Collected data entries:
▬▬▬▬▬▬▬▬▬▬

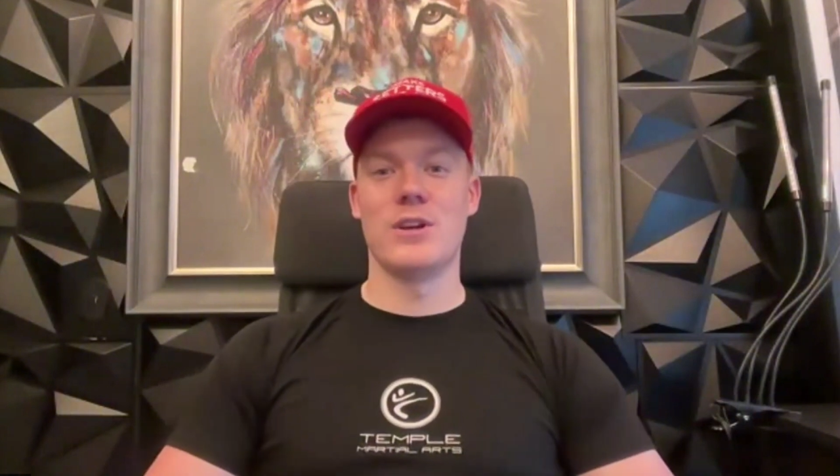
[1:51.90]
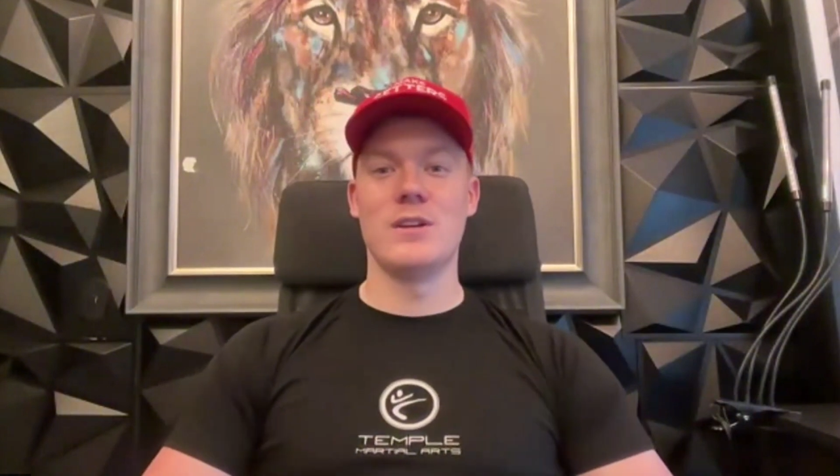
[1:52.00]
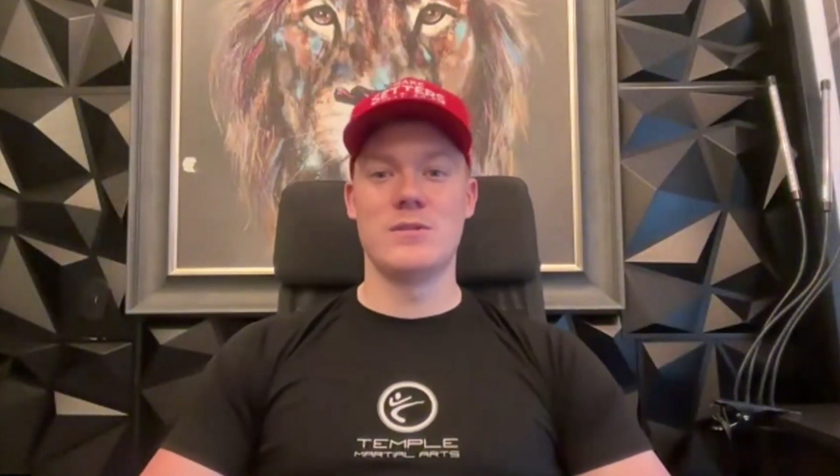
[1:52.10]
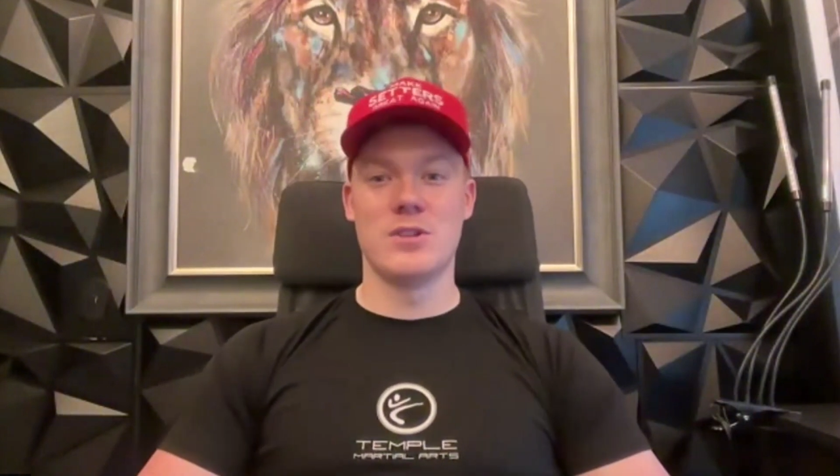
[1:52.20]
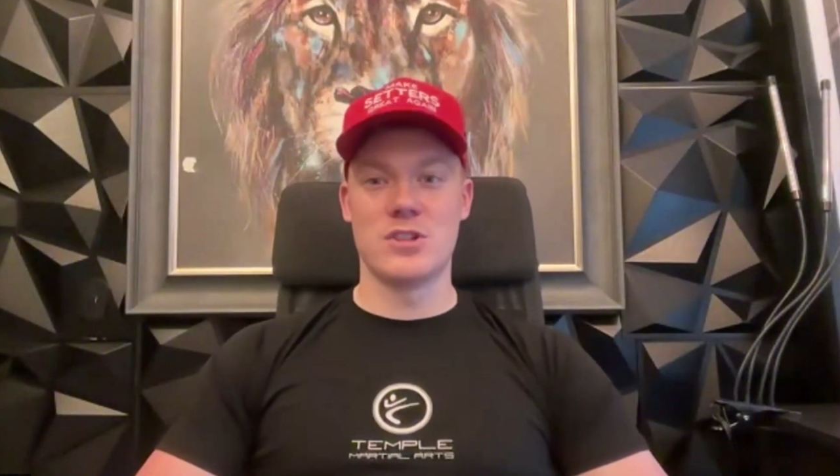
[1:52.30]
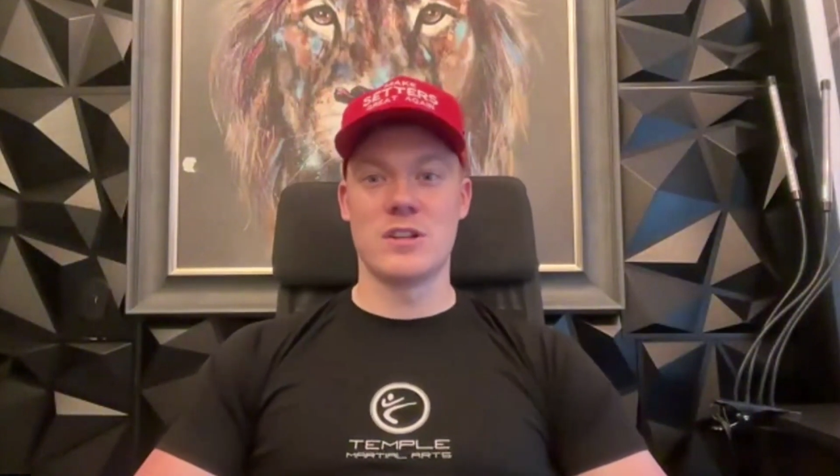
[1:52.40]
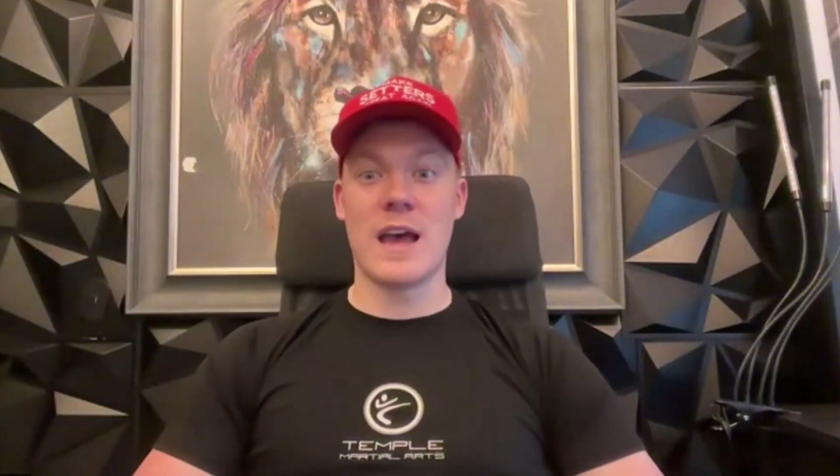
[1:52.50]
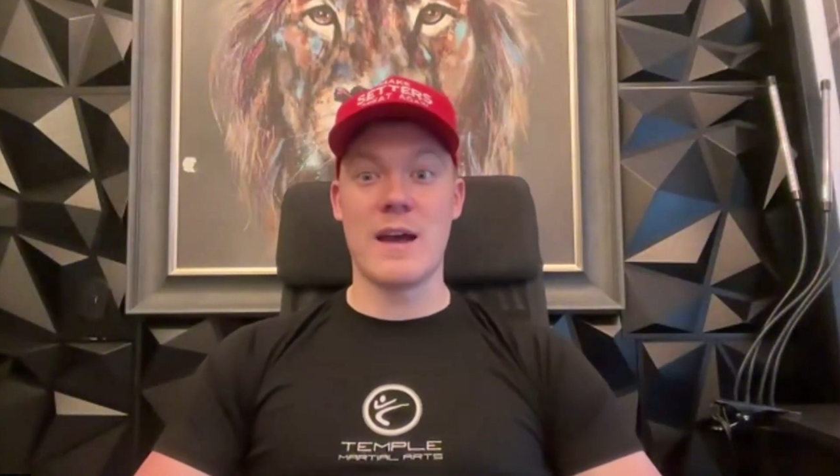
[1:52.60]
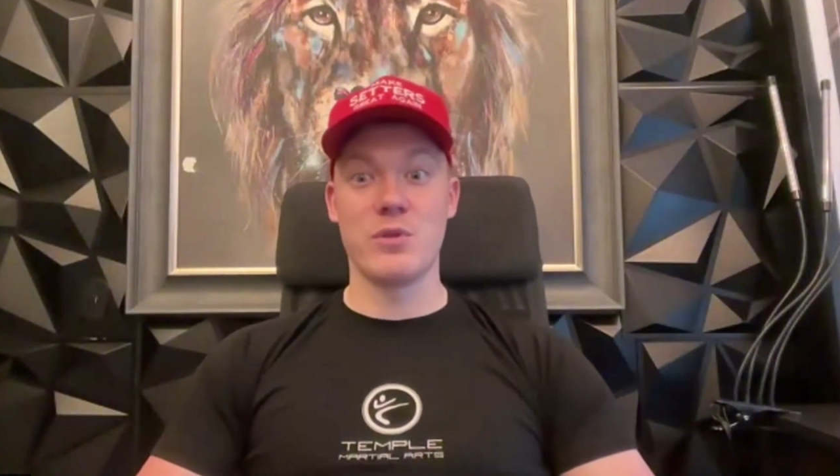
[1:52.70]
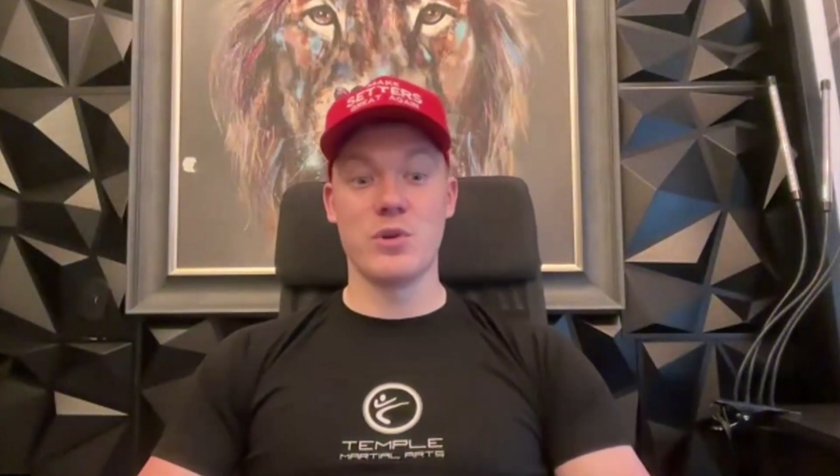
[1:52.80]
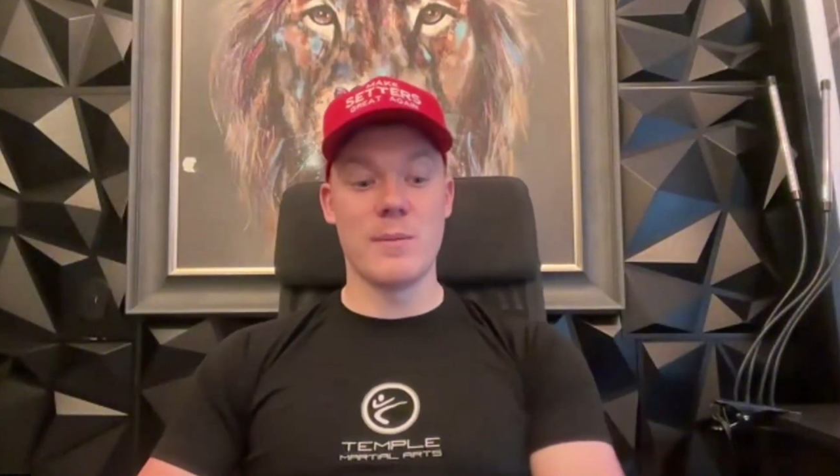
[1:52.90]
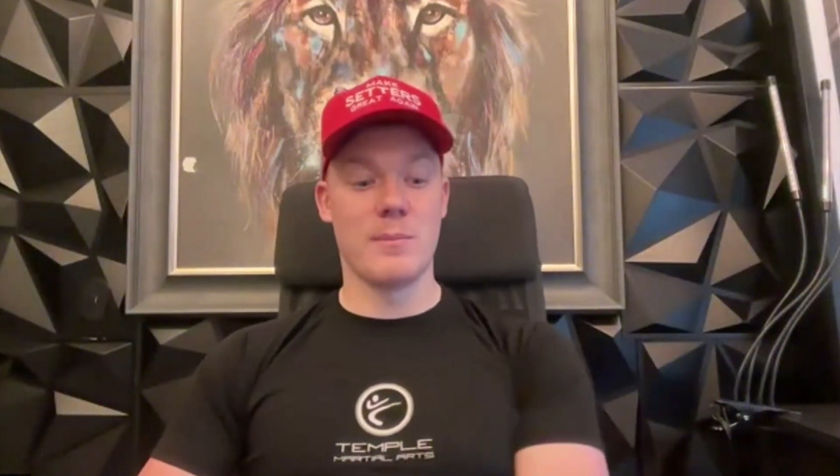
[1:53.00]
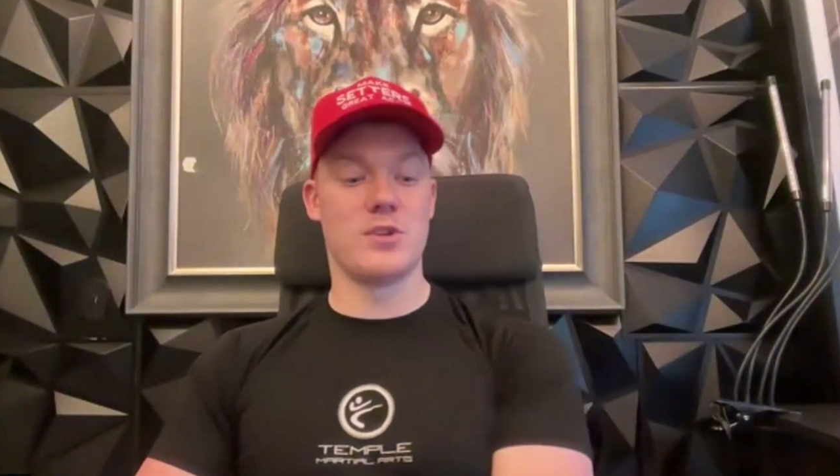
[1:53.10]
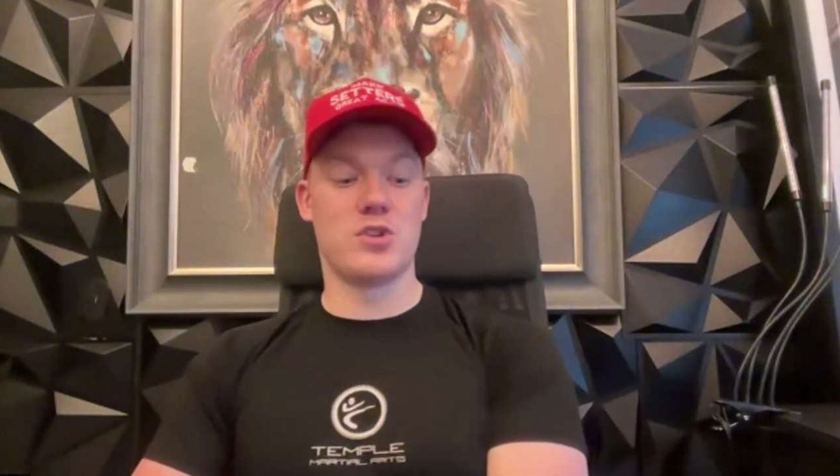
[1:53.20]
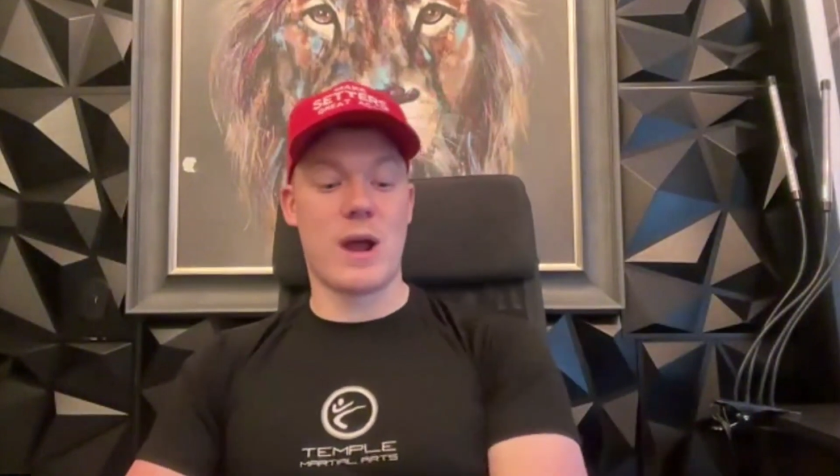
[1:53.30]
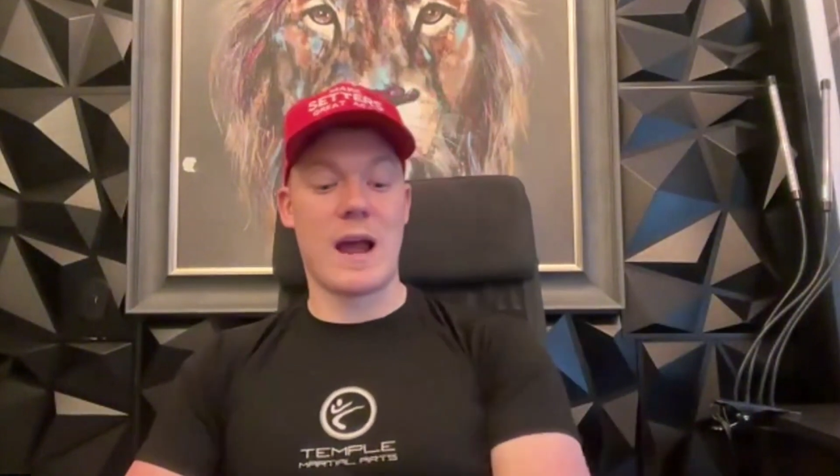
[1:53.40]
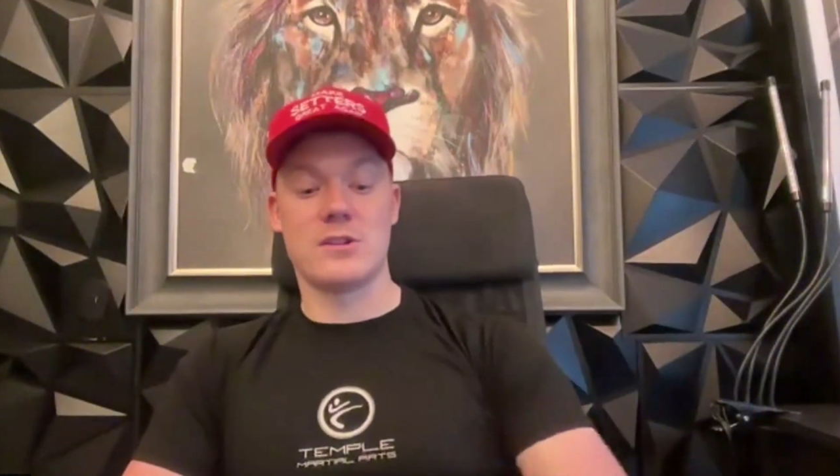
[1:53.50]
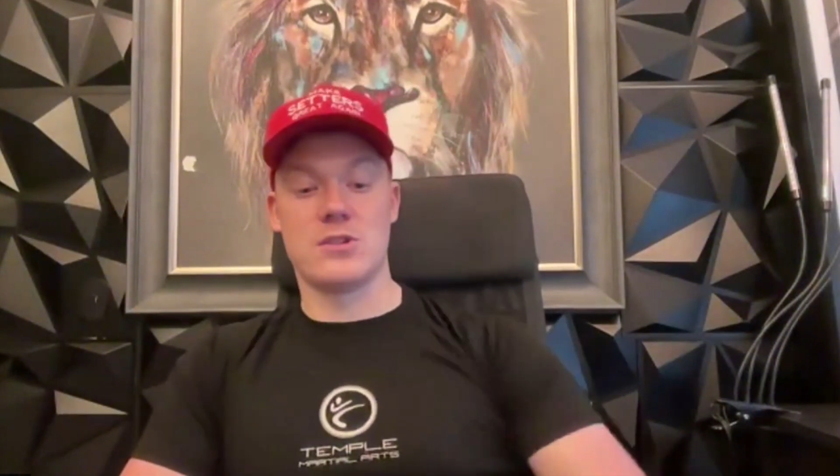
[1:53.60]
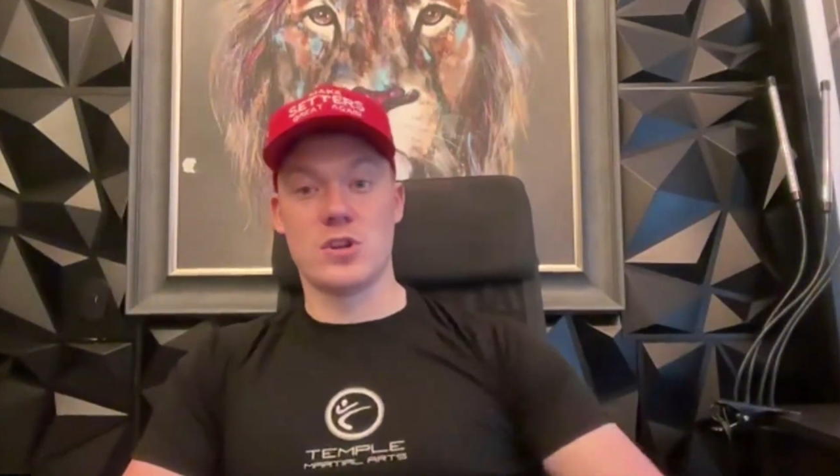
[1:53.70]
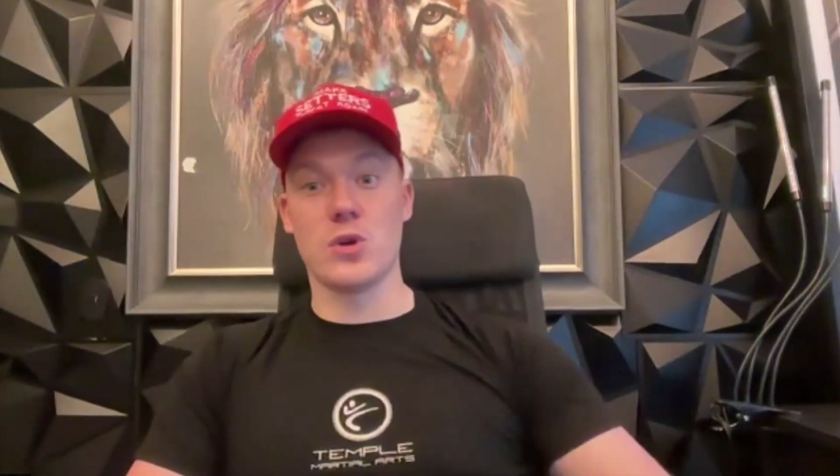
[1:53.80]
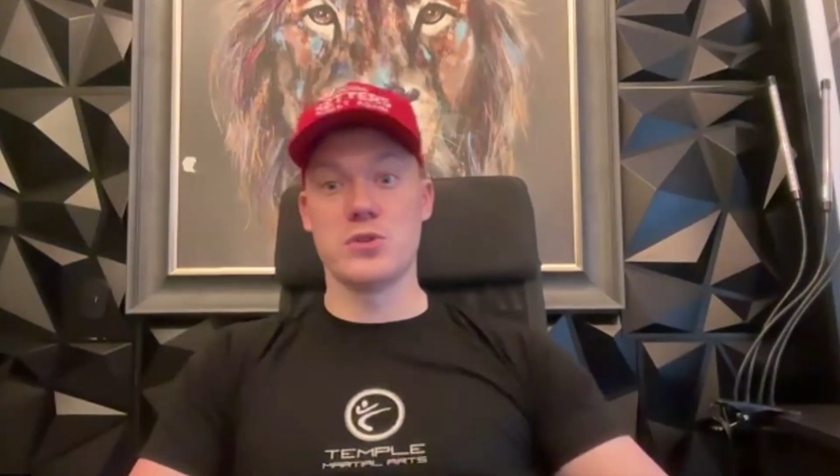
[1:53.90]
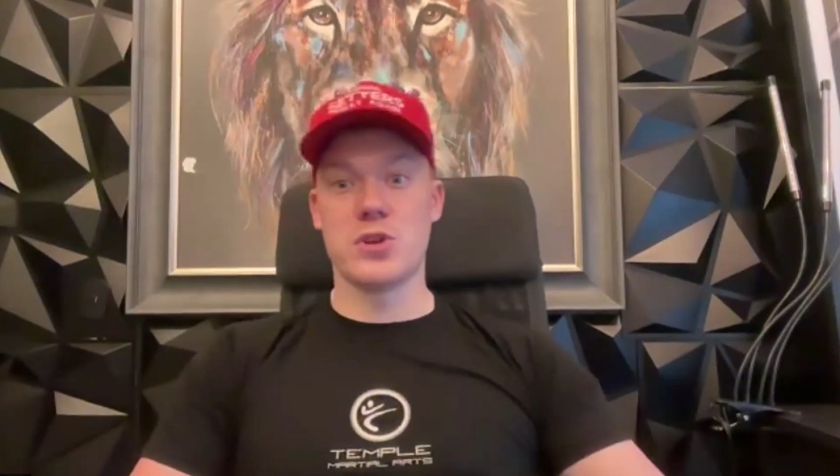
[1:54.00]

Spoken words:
right? So just have your numbers tracked so,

▬▬▬▬▬▬▬▬▬▬

Task to carry out: Word for word, give the entries back in full; the pictures do not belong in the copy.

Task output:
[1:51.90]
[1:52.00]
[1:52.10]
[1:52.20]
[1:52.30]
[1:52.40]
[1:52.50]
[1:52.60]
[1:52.70]
[1:52.80]
[1:52.90]
[1:53.00]
[1:53.10]
[1:53.20]
[1:53.30]
[1:53.40]
[1:53.50]
[1:53.60]
[1:53.70]
[1:53.80]
[1:53.90]
[1:54.00]

Spoken words:
right? So just have your numbers tracked so,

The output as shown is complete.